How Trauma Lives in the Nervous System — and Why Talk Therapy Alone Isn’t Always Enough
- Hanly Banks Callahan

- Oct 8
- 2 min read

Many people think of trauma as an event — something that happened in the past. But trauma isn’t just a story in your mind; it’s also an experience that your body remembers.
You can talk about what happened, understand it, and even forgive everyone involved — and still feel anxious, tense, or “stuck.” That’s because trauma doesn’t live only in the thinking brain. It lives in the nervous system.
The Body Keeps the Score — Literally
When something overwhelming happens, the body shifts into survival mode: fight, flight, or freeze. This response is automatic and protective. But if the nervous system never gets the message that the danger is over, it can stay on high alert — long after the event has passed.
This is why people may experience symptoms like:
chronic tension or tightness in the chest or jaw
trouble relaxing or sleeping
emotional numbness or sudden overwhelm
feeling detached or out of control
Even years later, the body can still react as if the threat is happening now.
Why Talk Therapy Has Its Limits
Traditional talk therapy is incredibly valuable. It helps us make sense of what happened and develop language, meaning, and self-understanding. But because trauma is stored in the body’s implicit memory — outside of conscious thought — words alone can’t always reach it.
You can’t “think” your way out of a nervous system that’s still bracing for danger. That’s where somatic and integrative approaches come in.
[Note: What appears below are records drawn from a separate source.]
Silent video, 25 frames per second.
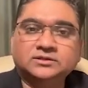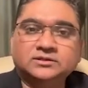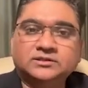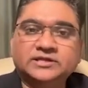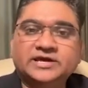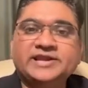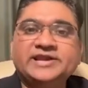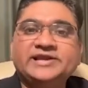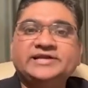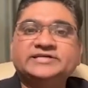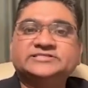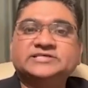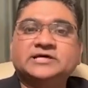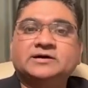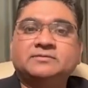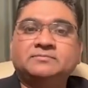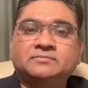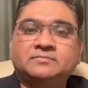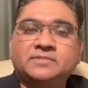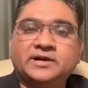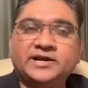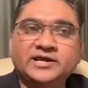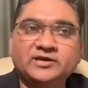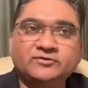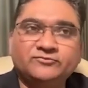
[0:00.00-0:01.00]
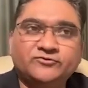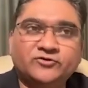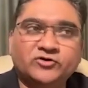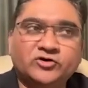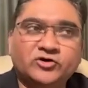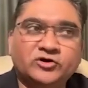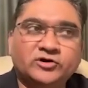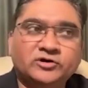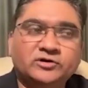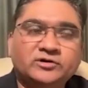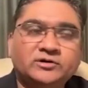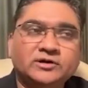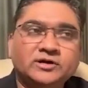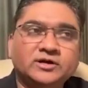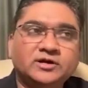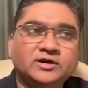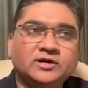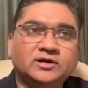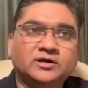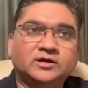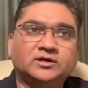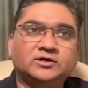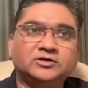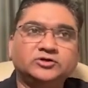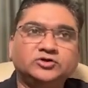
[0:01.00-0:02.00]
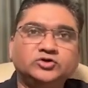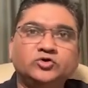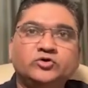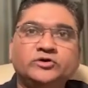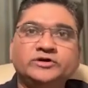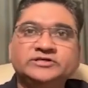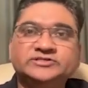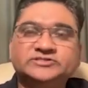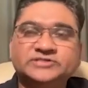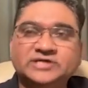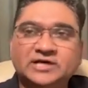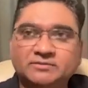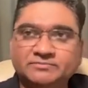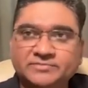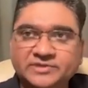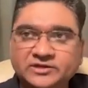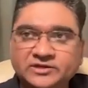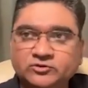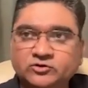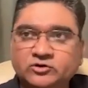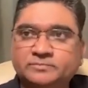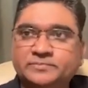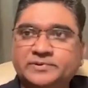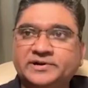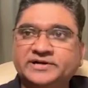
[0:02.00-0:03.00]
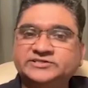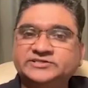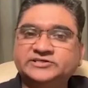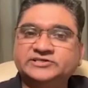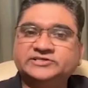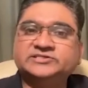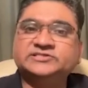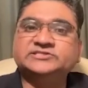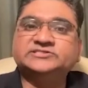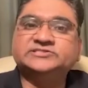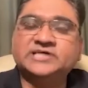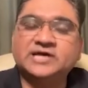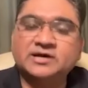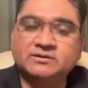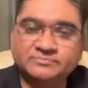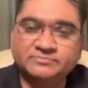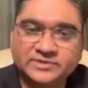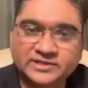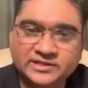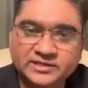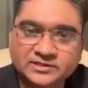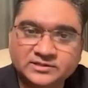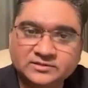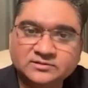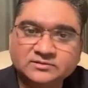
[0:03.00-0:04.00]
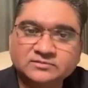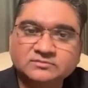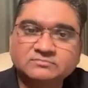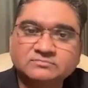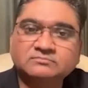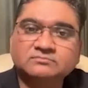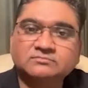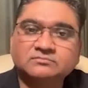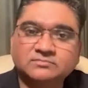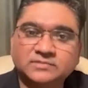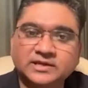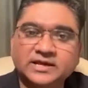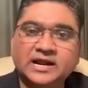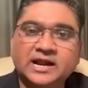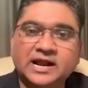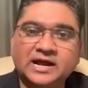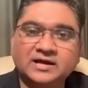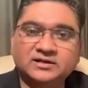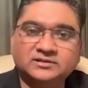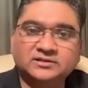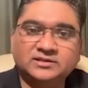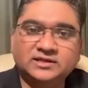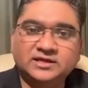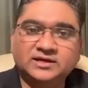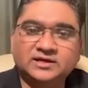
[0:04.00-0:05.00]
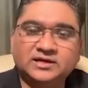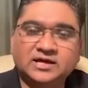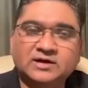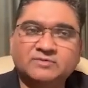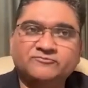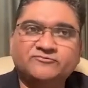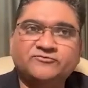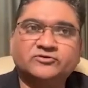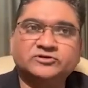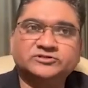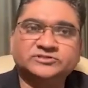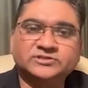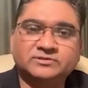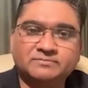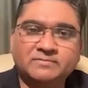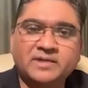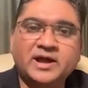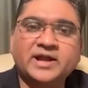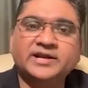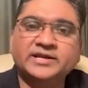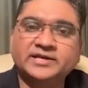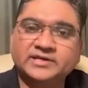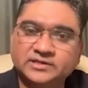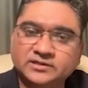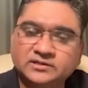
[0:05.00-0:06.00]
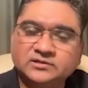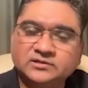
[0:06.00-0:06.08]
They need some money for doing something or purchasing something. They come for some money.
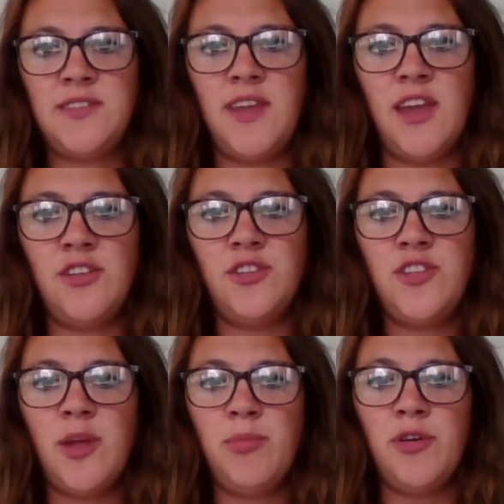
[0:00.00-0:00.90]
standards
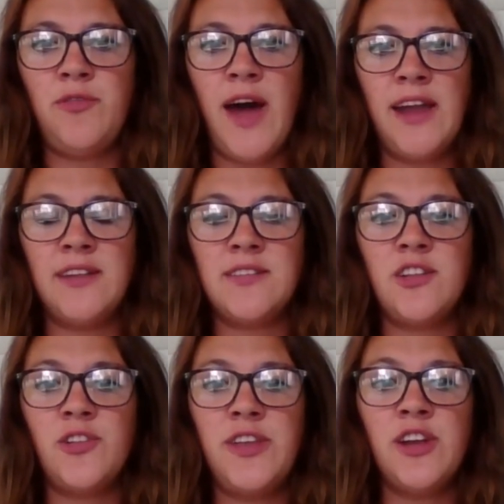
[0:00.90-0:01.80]
can provide us
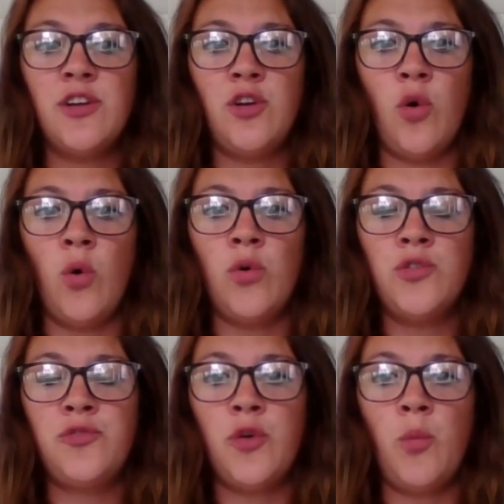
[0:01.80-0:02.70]
clear
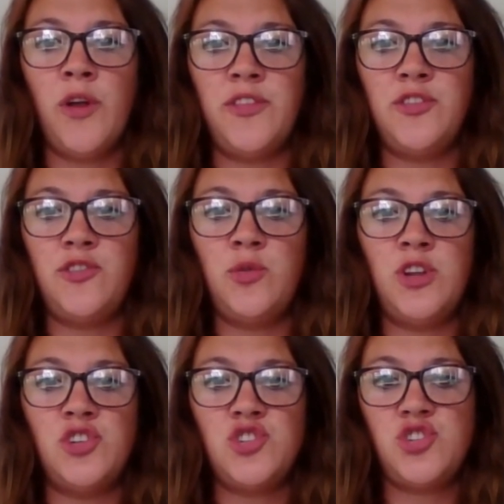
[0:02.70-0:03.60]
goals for what the
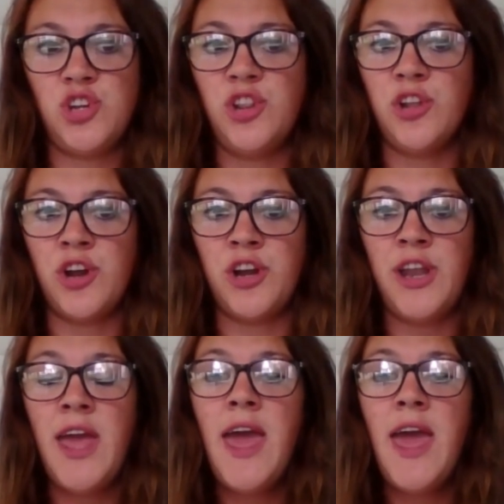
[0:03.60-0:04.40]
student should learn,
Healing Through the Body: EMDR, NET, and Somatic Work
EMDR (Eye Movement Desensitization and Reprocessing) helps the brain and body reprocess distressing memories so they no longer trigger the same emotional or physical reaction. By engaging both hemispheres of the brain through eye movements, tapping, or tones, EMDR helps the nervous system integrate past experiences in a more adaptive way.
Neuro-Emotional Technique (NET) is a gentle, mind-body method that identifies where emotional stress has been “stored” in the body and helps release it through muscle testing and targeted breathing. Many clients describe feeling lighter, clearer, and more grounded after NET sessions.
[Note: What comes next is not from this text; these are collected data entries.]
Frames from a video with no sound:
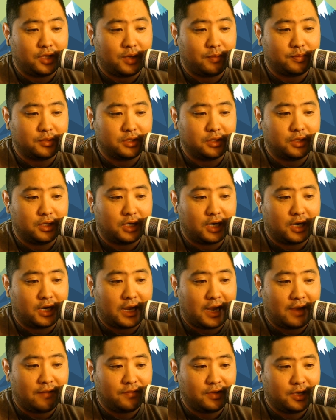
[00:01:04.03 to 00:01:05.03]
episode and not
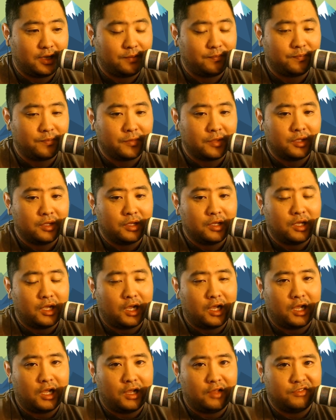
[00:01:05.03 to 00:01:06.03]
having it.
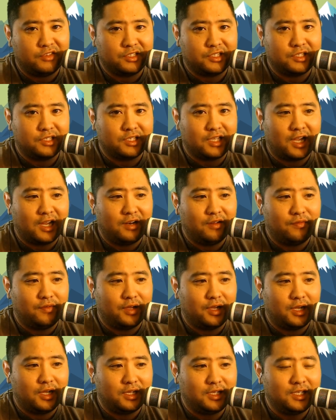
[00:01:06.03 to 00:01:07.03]
This is kind of
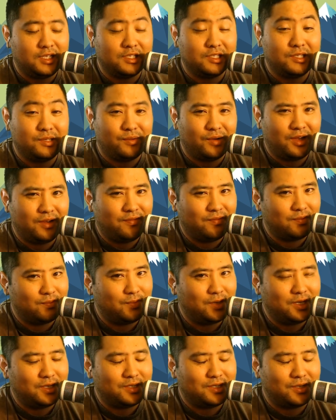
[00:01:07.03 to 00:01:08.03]
an easy way for
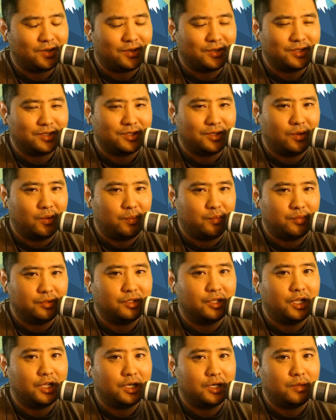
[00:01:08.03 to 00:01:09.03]
me to also
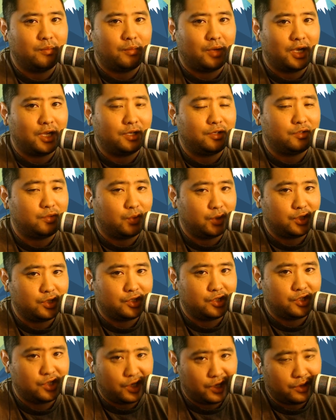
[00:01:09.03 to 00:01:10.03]
plug my Twitch
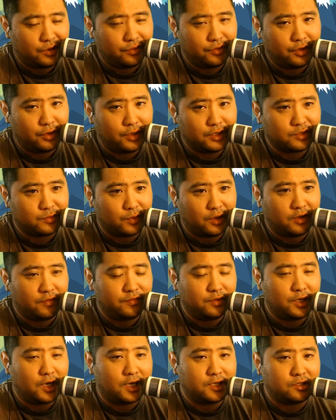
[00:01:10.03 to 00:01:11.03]
channel, though, as well. If
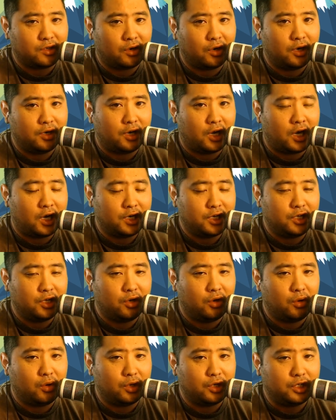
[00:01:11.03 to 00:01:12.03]
you guys are on
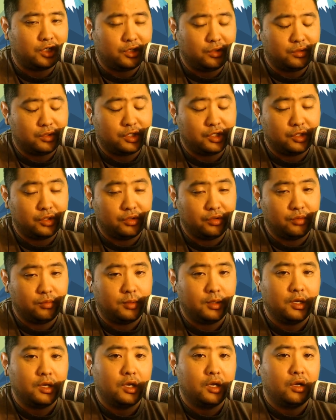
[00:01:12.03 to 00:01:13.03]
audio or YouTube
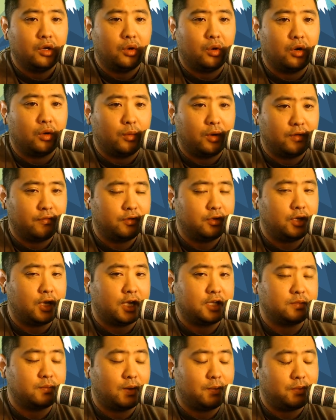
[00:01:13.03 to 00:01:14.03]
or wherever you
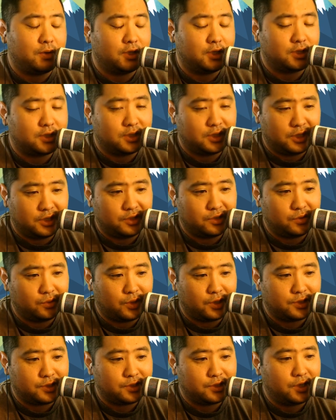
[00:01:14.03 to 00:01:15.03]
guys might be listening to
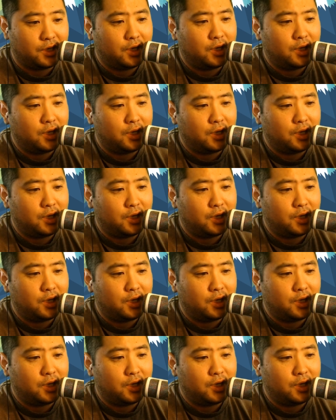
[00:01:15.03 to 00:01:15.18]
us,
Both EMDR and NET work directly with the nervous system, helping it complete the stress cycles that talk therapy can only describe. When the body finally processes what it’s been holding, the mind often follows naturally — with more clarity, compassion, and peace.
Integrative Healing: Mind, Body, and Lifestyle
True healing from trauma often involves integrating multiple layers of care:
Talk therapy to process meaning and narrative.
Somatic work to regulate and calm the body.
Lifestyle support — sleep, nutrition, movement — to stabilize the foundation of health.
At Axis Counseling & Wellness, we combine evidence-based mental health care with mind-body methods to help clients heal from the inside out. The goal isn’t just to “get over it” — it’s to restore balance, safety, and vitality.
A Different Kind of Relief
If you’ve done years of talk therapy and still feel stuck, it doesn’t mean you’ve failed. It simply means your body is asking to be included in the healing process.
When the nervous system begins to settle, thoughts quiet, sleep returns, and life starts to feel possible again.
Healing trauma isn’t about forgetting the past — it’s about helping your body finally understand that it’s safe to live in the present.